Multilingual

Language Tags

Understand BCP 47 language tags and use the LANG() function to filter, compare, and work with labels in specific languages.

Common Language Codes

Wikidata uses BCP 47 language tags. The most common are two-letter ISO 639-1 codes.

Code Language Code Language
en English zh Chinese
fr French ja Japanese
de German ko Korean
es Spanish ar Arabic
pt Portuguese ru Russian
it Italian hi Hindi

The LANG() Function

Use LANG(?variable) to get the language tag of a literal value.
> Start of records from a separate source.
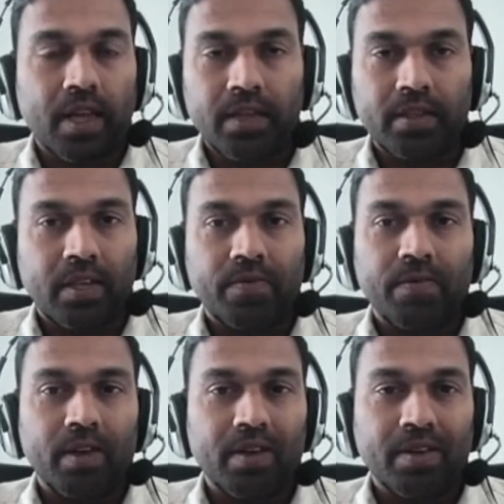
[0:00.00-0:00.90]
And same
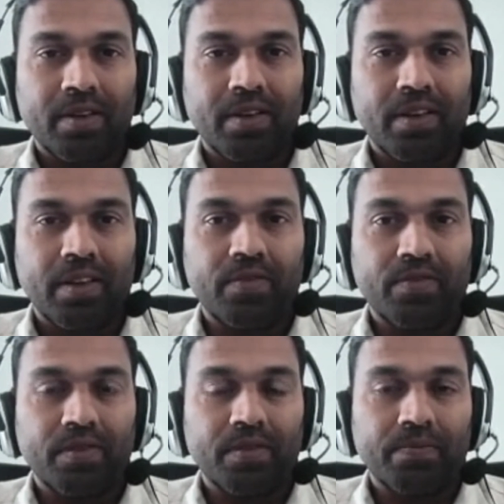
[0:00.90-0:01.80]
way,
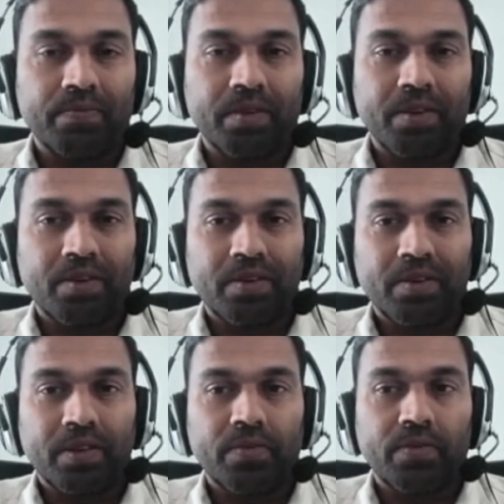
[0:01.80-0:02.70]

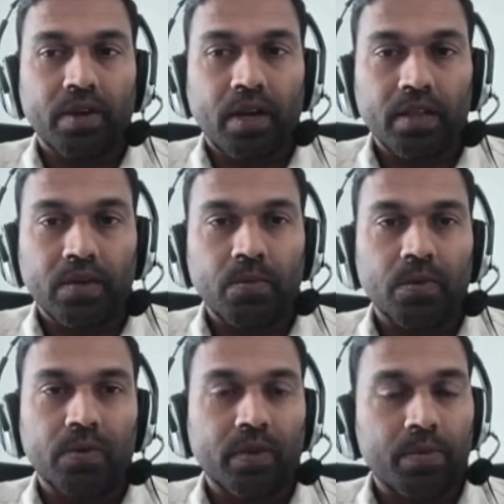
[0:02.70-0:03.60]
if other
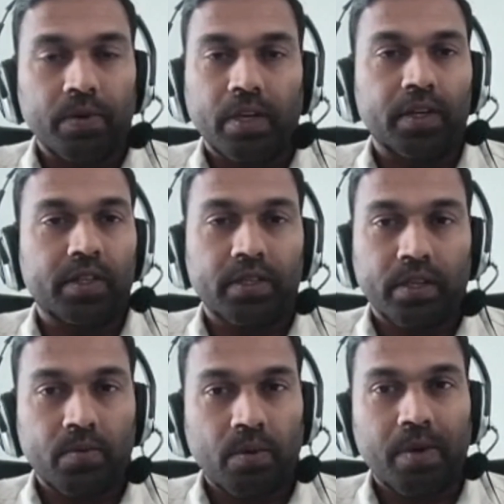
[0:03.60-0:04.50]
modes of communication,
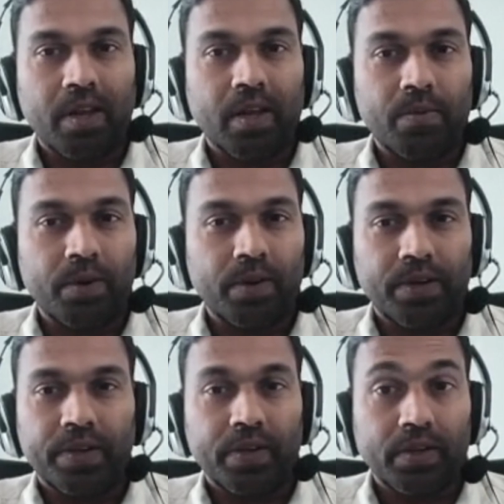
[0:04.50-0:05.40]
say mobile
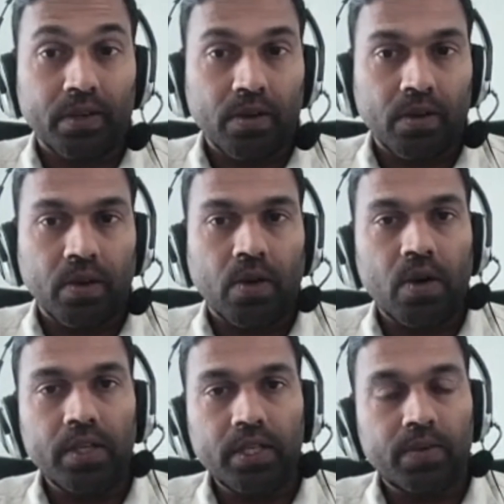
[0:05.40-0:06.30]
communication,
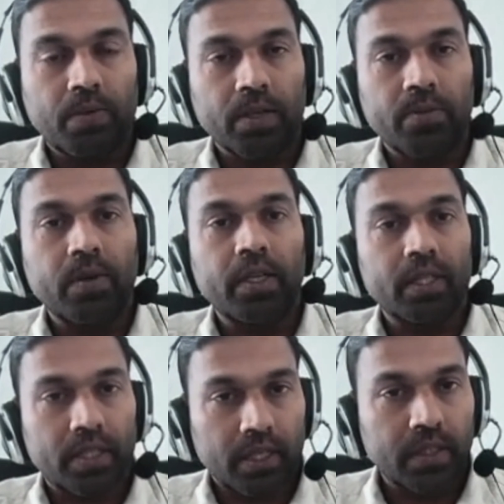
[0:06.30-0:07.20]
all these
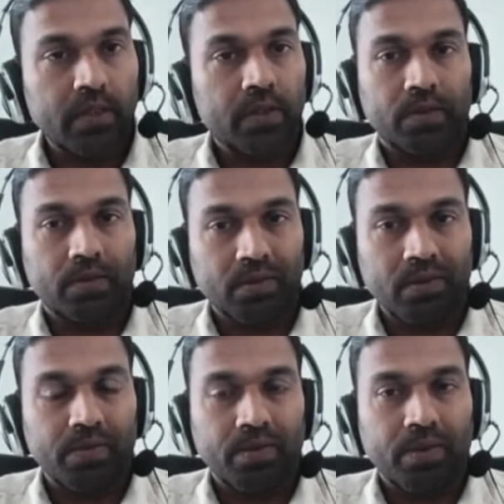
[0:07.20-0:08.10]
possibilities exist,
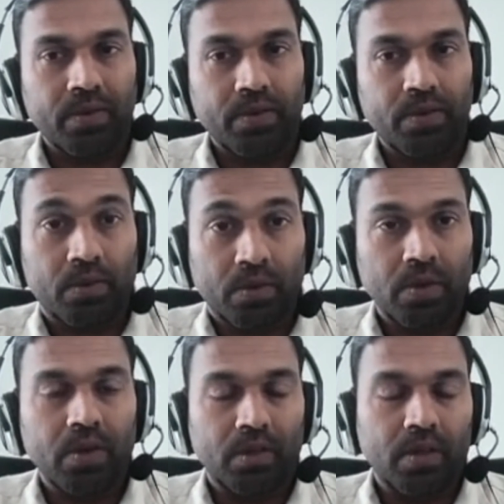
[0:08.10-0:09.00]

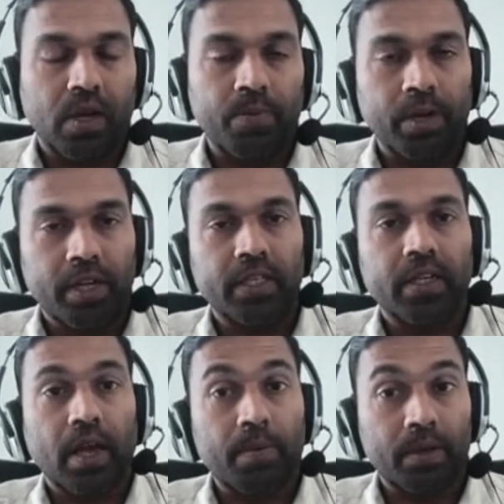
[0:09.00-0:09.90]
the communication
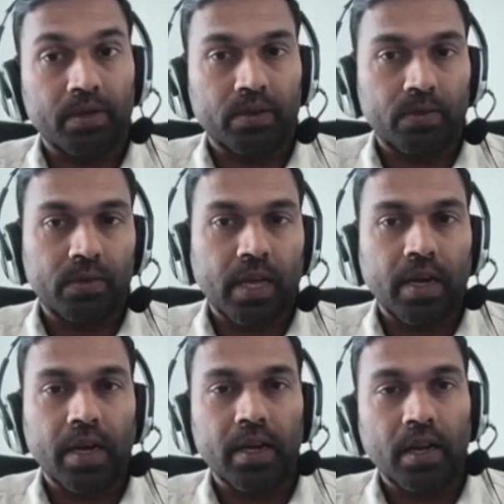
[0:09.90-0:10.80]
happens through
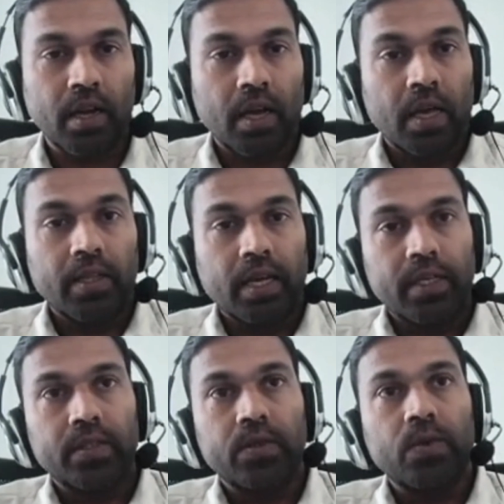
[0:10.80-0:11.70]
satellite.
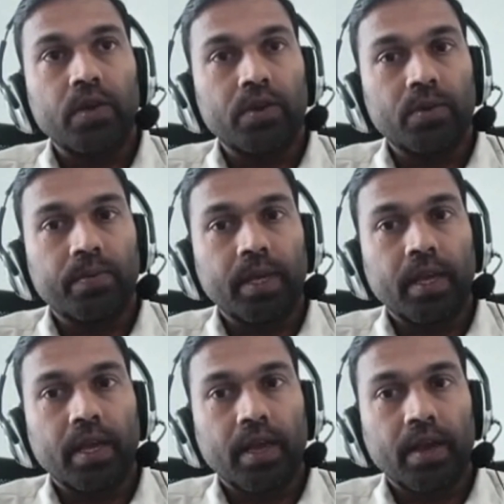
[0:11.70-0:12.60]
That is going to
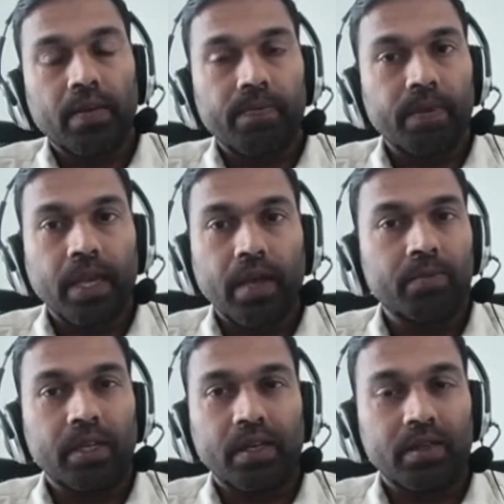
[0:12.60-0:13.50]
be a
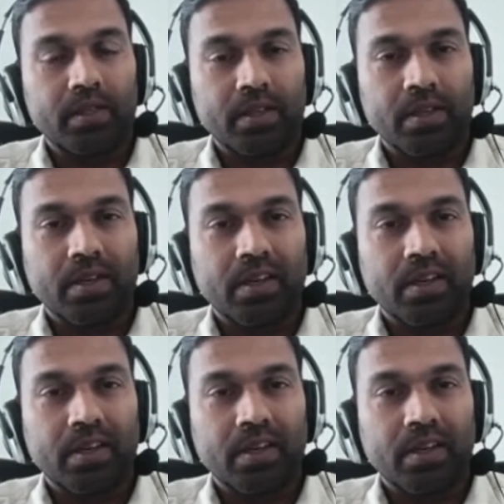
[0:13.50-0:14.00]
game changer.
Combined with FILTER, this lets you select labels in specific languages.

Get Labels in a Specific Language
Run ↗
SELECT ?lang ?frenchLabel
WHERE {
  ?lang wdt:P31 wd:Q9143 .
  ?lang rdfs:label ?frenchLabel .

  # Filter to French labels only
  FILTER(LANG(?frenchLabel) = "fr")
}
LIMIT 20

Multiple Language Labels

Compare Labels Across Languages
Run ↗
SELECT ?lang ?en ?fr ?de ?es
WHERE {
  VALUES ?lang {
    wd:Q2005   # JavaScript
    wd:Q15777  # Python
    wd:Q15206  # Ruby
  }

  OPTIONAL { ?lang rdfs:label ?en . FILTER(LANG(?en) = "en") }
  OPTIONAL { ?lang rdfs:label ?fr . FILTER(LANG(?fr) = "fr") }
  OPTIONAL { ?lang rdfs:label ?de . FILTER(LANG(?de) = "de") }
  OPTIONAL { ?lang rdfs:label ?es . FILTER(LANG(?es) = "es") }
}

Regional Language Variants

Some languages have regional variants indicated by subtags.

Code Variant
zh-hans Simplified Chinese
zh-hant Traditional Chinese
pt-br Brazilian Portuguese
en-gb British English
Chinese Variants
Run ↗
SELECT ?city ?simplified ?traditional
WHERE {
  VALUES ?city { wd:Q956 wd:Q8686 wd:Q1490 }  # Beijing, Shanghai, Tokyo

  OPTIONAL { ?city rdfs:label ?simplified .
             FILTER(LANG(?simplified) = "zh-hans") }
  OPTIONAL { ?city rdfs:label ?traditional .
             FILTER(LANG(?traditional) = "zh-hant") }
}

LANGMATCHES Function

Use LANGMATCHES() to match language families including subtags.

Match Any Chinese Variant
Run ↗
SELECT ?item ?label (LANG(?label) AS ?langTag)
WHERE {
  ?item wdt:P31 wd:Q515 ;  # city
        wdt:P17 wd:Q148 ;    # China
        rdfs:label ?label .

  # Match any Chinese variant (zh, zh-hans, zh-hant, etc.)
  FILTER(LANGMATCHES(LANG(?label), "zh"))
}
LIMIT 30